Das ursprüngliche Gebäude in der Sutte gelangte 1920 in den Besitz der Färberei Schüler und wurde später vollständig abgebrochen, heute befindet sich dort ein Teil der Stadthalle. Bereits 1897 war an der Kronacher Straße ein neuer, weitläufiger Brauereikomplex entstanden. Dieser setzte sich aus mehreren spezialisierten Bauwerken zusammen, links befand sich die Picherei zur Fassherstellung, in der Mitte das repräsentative Verwaltungsgebäude, die im Stil der italienischen Renaissance errichtete Rizzi Villa, und rechts die imposanten Anlagen für Produktion und Versand, die eine moderne Arbeitsweise ermöglichten.
Wie viele mittelständische Betriebe geriet auch die Rizzibräu um 1930 aufgrund der wirtschaftlichen Krise stark unter Druck. Die schwache Konjunktur, zunehmende Erwerbslosigkeit und steigende Reichs und Gemeindebiersteuern führten schließlich dazu, dass sich das Unternehmen im Jahr 1930 der Reichelbräu anschloss. Kurz danach wurde die eigene Herstellung eingestellt.

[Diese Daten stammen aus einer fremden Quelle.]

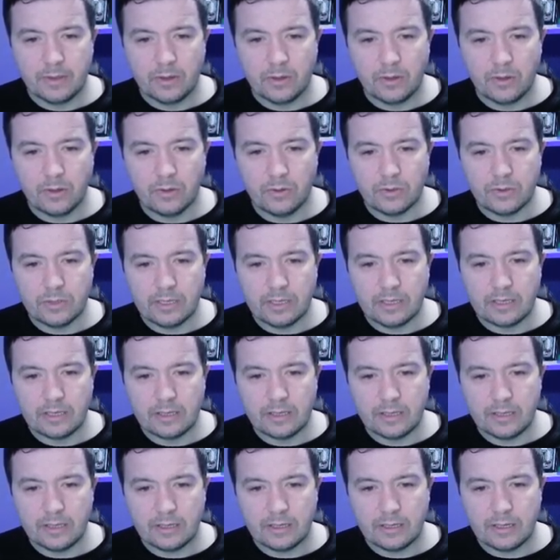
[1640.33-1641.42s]
Kusik.
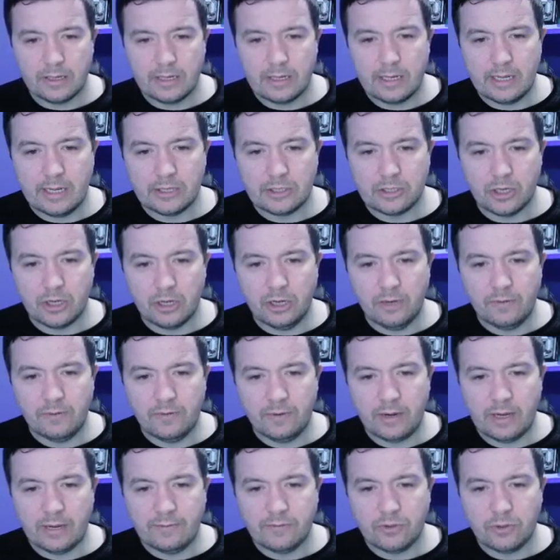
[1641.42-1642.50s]
Can he get a shot off? I
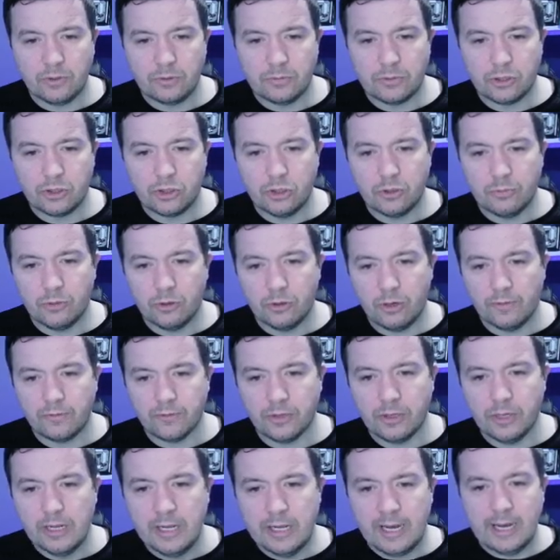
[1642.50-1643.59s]
have told him to shoot more often,
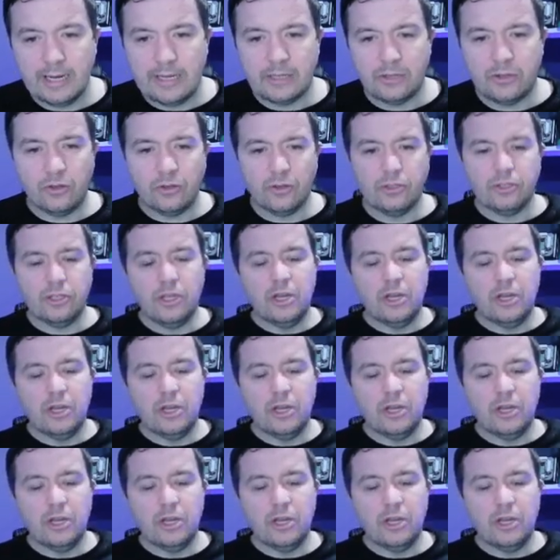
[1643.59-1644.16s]
and he does.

Von den Gebäuden an der Kronacher Straße blieb lediglich die Rizzi Villa erhalten, die übrigen Anlagen verschwanden im Laufe der folgenden Jahrzehnte. Auf dem ehemaligen Brauereigelände befinden sich heute unter anderem das Autohaus Dippold sowie die Filiale des Kauflandes in Kulmbach. Die Villa jedoch steht weiterhin als sichtbares Zeichen einer vergangenen Blütezeit der Kulmbacher Biertradition, ein architektonisches Erbe, das den wirtschaftlichen Einfluss und die kulturelle Bedeutung der Rizzibräu bis heute widerspiegelt.